= Supplied data =
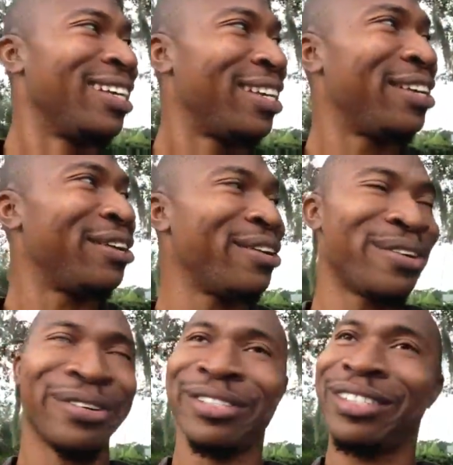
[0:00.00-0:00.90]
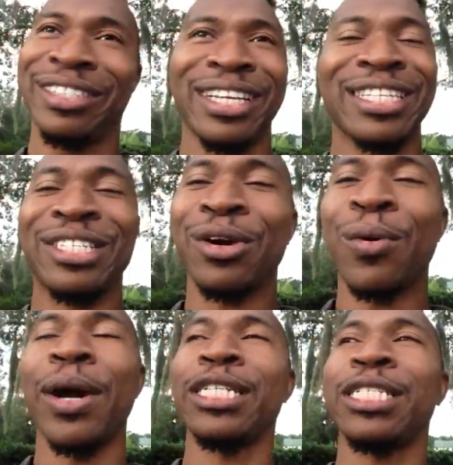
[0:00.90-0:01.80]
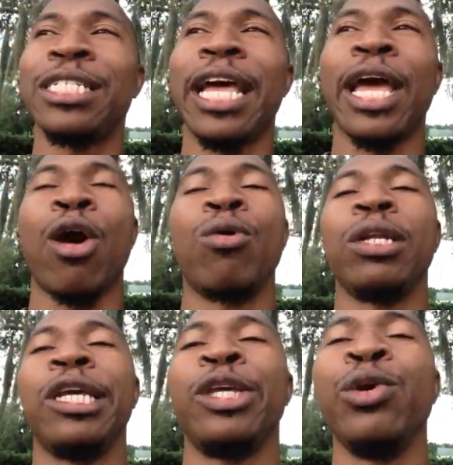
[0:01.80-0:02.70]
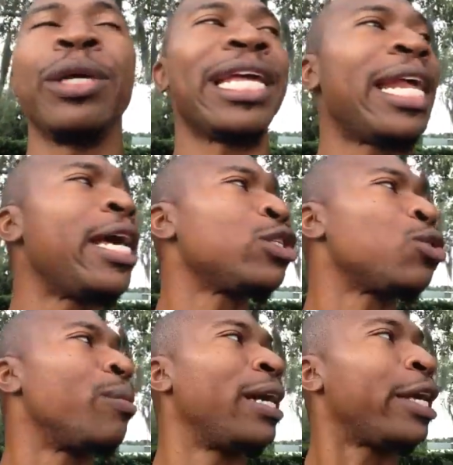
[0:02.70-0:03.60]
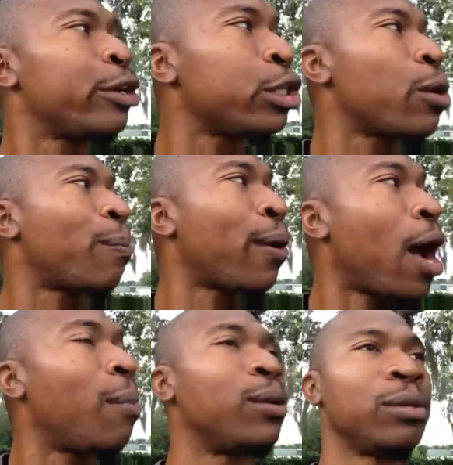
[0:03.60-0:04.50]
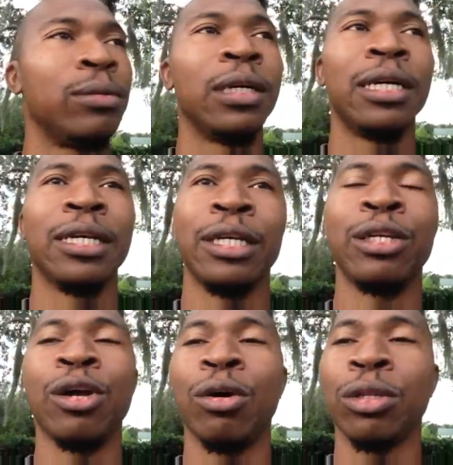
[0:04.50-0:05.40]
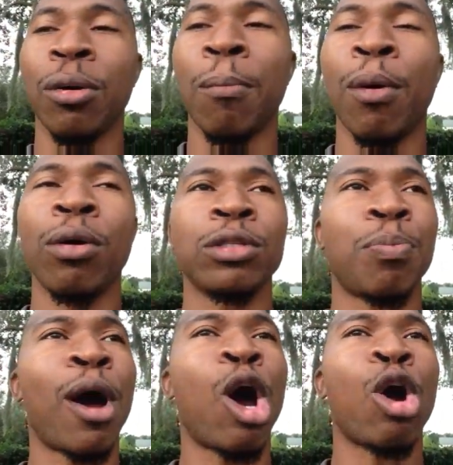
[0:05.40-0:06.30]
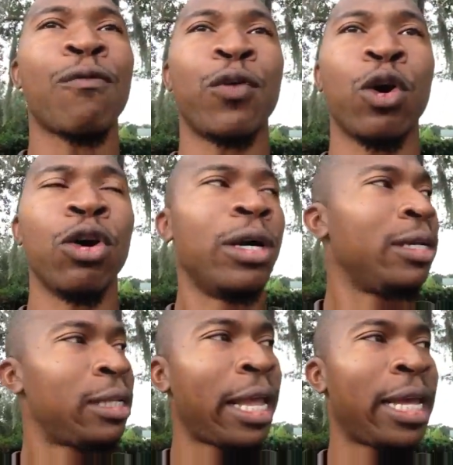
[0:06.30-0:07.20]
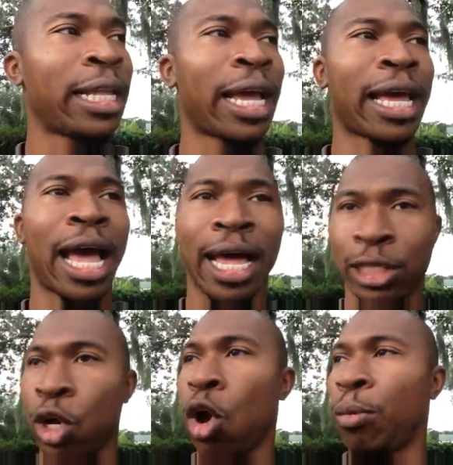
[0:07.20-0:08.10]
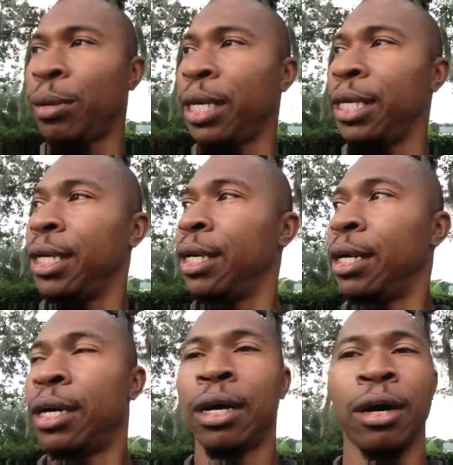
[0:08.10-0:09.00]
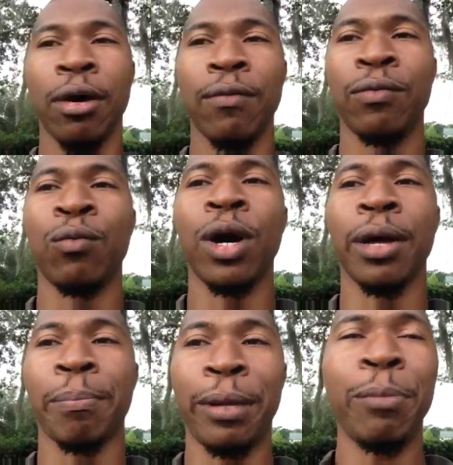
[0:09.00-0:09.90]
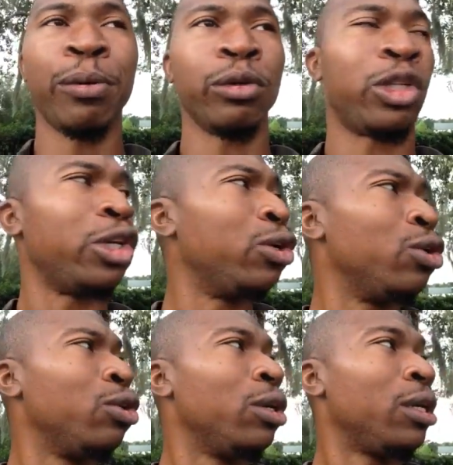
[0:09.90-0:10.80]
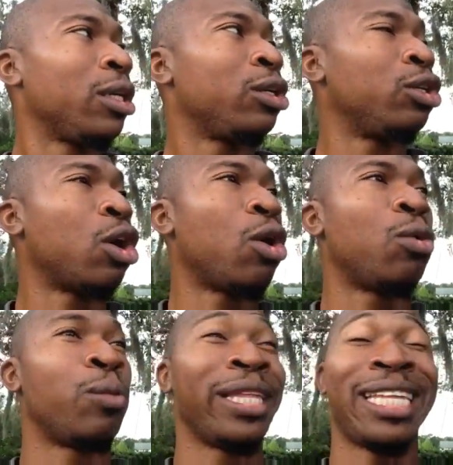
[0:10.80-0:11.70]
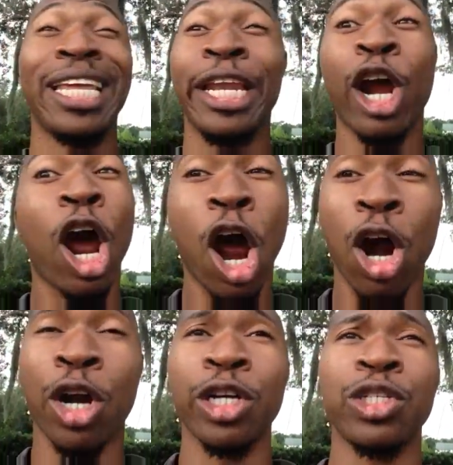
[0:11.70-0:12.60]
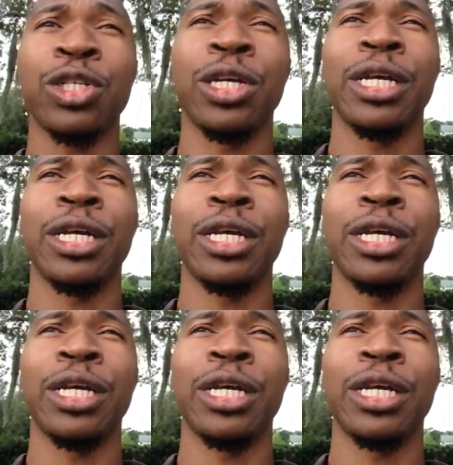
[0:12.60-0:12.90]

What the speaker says: You know, it's the question that only you can answer. But here's the problem. You know, the most powerful thing that God taught me of what people do, you know, within their hearts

= Required action =
All entries are to be duplicated exactly, with the pictures left out.

= Written response =
[0:00.00-0:00.90]
[0:00.90-0:01.80]
[0:01.80-0:02.70]
[0:02.70-0:03.60]
[0:03.60-0:04.50]
[0:04.50-0:05.40]
[0:05.40-0:06.30]
[0:06.30-0:07.20]
[0:07.20-0:08.10]
[0:08.10-0:09.00]
[0:09.00-0:09.90]
[0:09.90-0:10.80]
[0:10.80-0:11.70]
[0:11.70-0:12.60]
[0:12.60-0:12.90]

What the speaker says: You know, it's the question that only you can answer. But here's the problem. You know, the most powerful thing that God taught me of what people do, you know, within their hearts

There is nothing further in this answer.